Senin, 28 Februari 2011

MEMAHAMI PERBEDAAN

Berkeyakinan mengenai adanya Tuhan adalah pencarian.Yang tidak terlepas dari fase maupun proses.Karena ia adalah sebuah perjalanan tentang yang tak kasat mata, tentang rahasia ide.Hanya ada satu cara untuk memahaminya atau untuk tidak memahaminya, yakni kebenaran.Kebenaran harus menjadi satu-satunya tujuan dalam pencarian.Tanpa adanya tendensi, tanpa adanya politisasi, tanpa adanya maksud menindas atau tirani mayoritas terhadap minoritas apalagi motivasi yang bersifat materi.

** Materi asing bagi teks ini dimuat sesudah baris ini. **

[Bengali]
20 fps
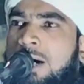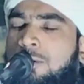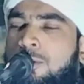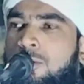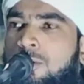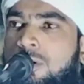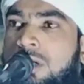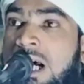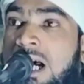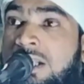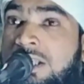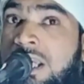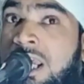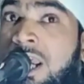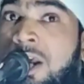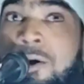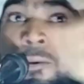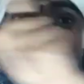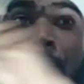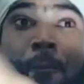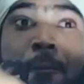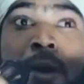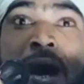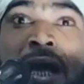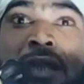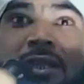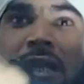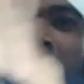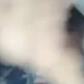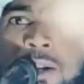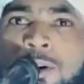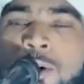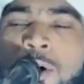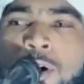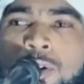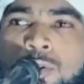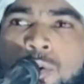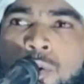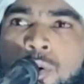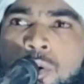কারোর কাছে মাথা
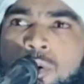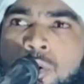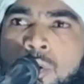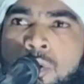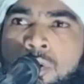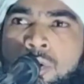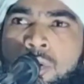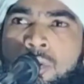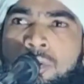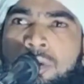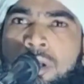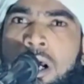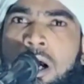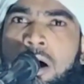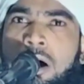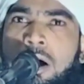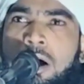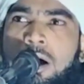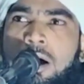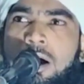নত করো না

Tidak ada yang lebih mulia selain Tuhan dan kebenaran itu sendiri.Namun kita hanyalah manusia, yang bisa salah meski terkadang juga benar.Kebenaran yang kita cari tidak terlepas dari persepsi.Sekali lagi karena ia adalah proses.Bahkan sampai hal yang sangat prinsip sekalipun, yakni soal keyakinan.Dalam persepsi segalanya akan serba subyektif.Cahaya yang menerangi akan subyektif, jalan yang suci akan subyektif, ritual-ritual akan subyektif.Subyektifitas terbentuk karena takdir kita memang plural, tidak hanya satu arah.Manusia tercipta dengan kondisi yang berbeda-beda.Bukan karena manusia ansich namun oleh penyebab yang masih misteri.Sampai akhirnya kita menemukan kebenaran atau yang Haq.

Ketika kita telah berani mengikrarkan diri telah menemukan yang Haq.Maka kita telah menjadi manusia sejati.Bukan manusia yang bersifat hewani, di mana perbedaan dengan hewan hanyalah pada akalnya.Sementara keserakahan masih ada, pelampisan nafsu tetap meraja lela, penindasan, emosi, brutal, tidak toleran, pendek kata hukum rimba masih menjadi pegangan.Bukan manusia demikian yang pantas berikrar telah menemukan kebenaran.Pun juga bukan manusia yang merasa mulia sendiri sementara orang lain dianggap hina.Manusia yang telah menemukan kebenaran adalah manusia yang penuh toleransi dan mempunyai akal sekaligus budi.

Dengan budi, manusia sejati akan mencintai toleransi.Bukan kecurigaan yang tidak berdasar.Atau kesombongan oleh karena ego telah mematahkan pemahaman akan persepsi.Keyakinan merupakan persoalan eskatologi yang terkadang filosofipun tidak mampu memahami.Hanya dengan toleransi pesan-pesan damai akan tercapai.Sebaliknya, tanpa toleransi manusia akan terus bertikai memperebutkan persepsi.

Dalam berkeyakinan, manusia tidak mempunyai kuasa atas manusia.Tidak juga penguasa yang memaksakan kekuasaannya.Keyakinan ada dalam hati nurani.Ia bertengger bersama jiwa.Semuanya masih misteri karena kita belum pernah berpindah dari kondisi yang serba fana ini.

Syahdan, kita telah sampai pada kondisi yang melampaui diri.Dengan selalu menghiasi keyakinan dengan istilah sesat.Sesat dan tersesat bukan lagi dialamatkan pada jalan semata, mau ke mana kita melangkah secara harfiah.Tetapi sesat juga dialamatkan kepada hal yang sangat prinsip, mengenai keyakinan.Namun sesat bukan alasan untuk mencaci-maki orang lain, menghakimi kelompok lain, bahkan membunuh pihak lain.Biarlah sesat tetap menjadi kata yang berdiri sendiri tanpa harus mengusik toleransi.Karena sesat sejatinya bukan ranah manusia.Manusia hanya bisa dan mampu berusaha, ada yang lebih pantas dan berhak untuk melakukan penghakiman tentang sesat.

Sesat sangat erat dengan keyakinan yang telah melahirkan agama.Agama seharusnya mengajarkan perdamaian.Meski dalam sejarahnya selalu ada yang dianggap sesat, bukan dengan kekerasan persoalan diselesaikan.Apalagi menggunakan kekuasaan atas manusia, sekalipun berasal dari penguasa.